At least humans didn’t. The muj, however, had realized the horses were different and, long ago, they had learned to read their ponies’ behavio
ur as if their lives depended on it.
The Saracen, lifting the bags of lime on to his shoulder, heard two of the ponies snicker and turned to look. It had been years since he had seen horses act in that way, but it might as well have been yesterday. Helicopters were coming!
He dropped the bags, grabbed his AK-47 and a backpack containing his passport, money and medical equipment, untied the horses, whacked them on the rump and sent them bolting into the falling night. He knew they would make their way down to the valleys below, where the villagers who found the eight prized mountain ponies – worth the equivalent of one large Hino truck – wouldn’t jeopardize their good fortune by reporting it to anyone.
Two minutes later, three UN choppers, with twenty Australian troops aboard, landed – alerted by a report from a satellite that was using thermal imaging to scan remote areas for the abductees. Ironically, it was the virus and not the fire which had sent up a red flag. Because of the high fever which accompanies smallpox, the analysts interpreting the satellite images looked at the thermal footprint captured a day previously and did not even consider that it could have been generated by three people. More like eight, which was about the size of the group they were hunting.
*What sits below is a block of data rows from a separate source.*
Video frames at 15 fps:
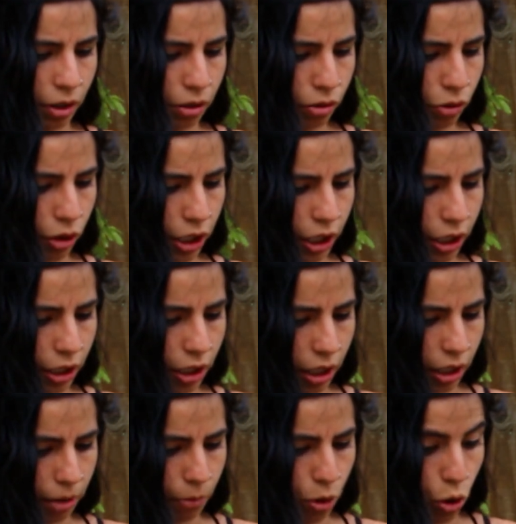quite
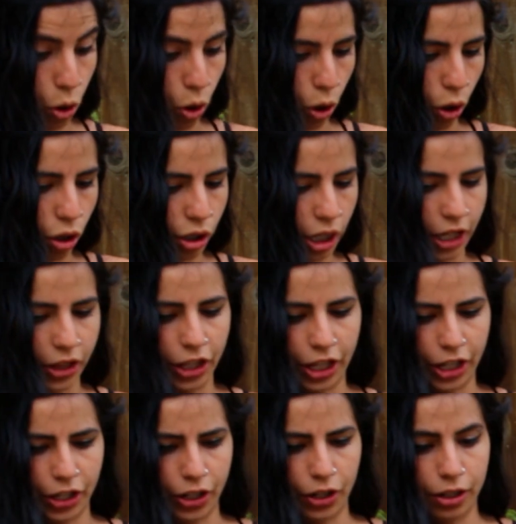hot, and
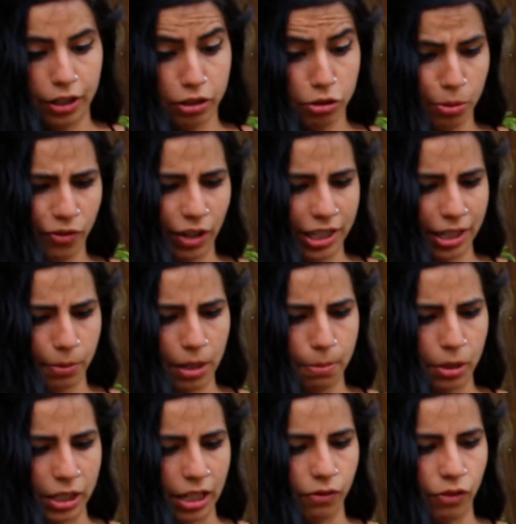then to be fair,
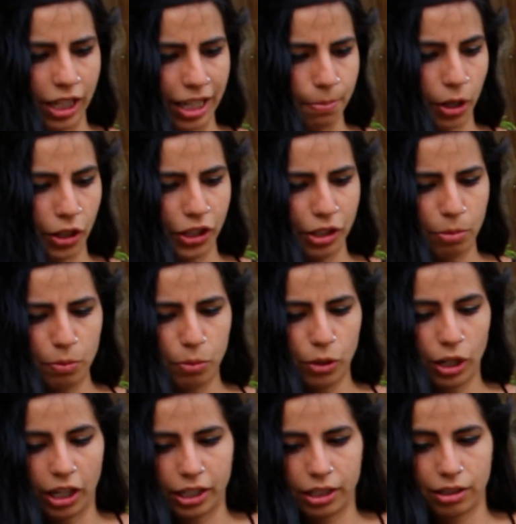September's lovely, but I think people
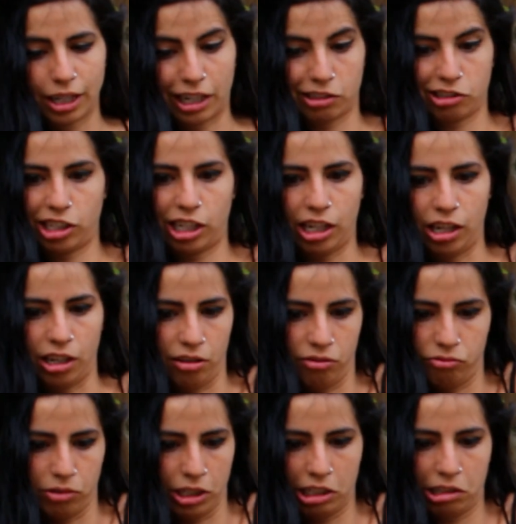like actually
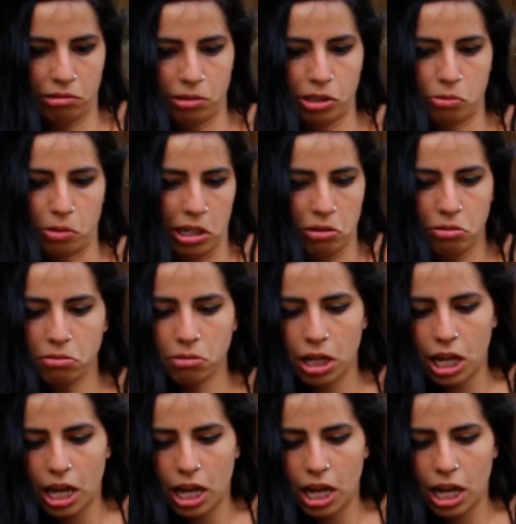love winter as well.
It never occurred to anyone – not the analysts, nor the CIA agents at Alec Station handling the recovery operation, nor anyone else at the agency – that a single man could be in control of three prisoners. Kidnappings didn’t work like that.
Consequently, when the Australian troops scrambled out of the choppers expecting to find a small group of Taliban or a caravan of drug runners, they had planned for at least five potential hostiles and the possibility of crossfire slowed them down considerably. So did the first improvised explosive device.
When two of the privates, following correct procedure, came to a doorway into a house on the edge of the village, they stepped to either side of it and kicked it open, triggering two large landmines attached to the back of it. That explosion severed a wire disguised to look like an old laundry line stretched across the alleyway, detonating a mortar bomb behind them. The two privates had found their crossfire – they never had a chance.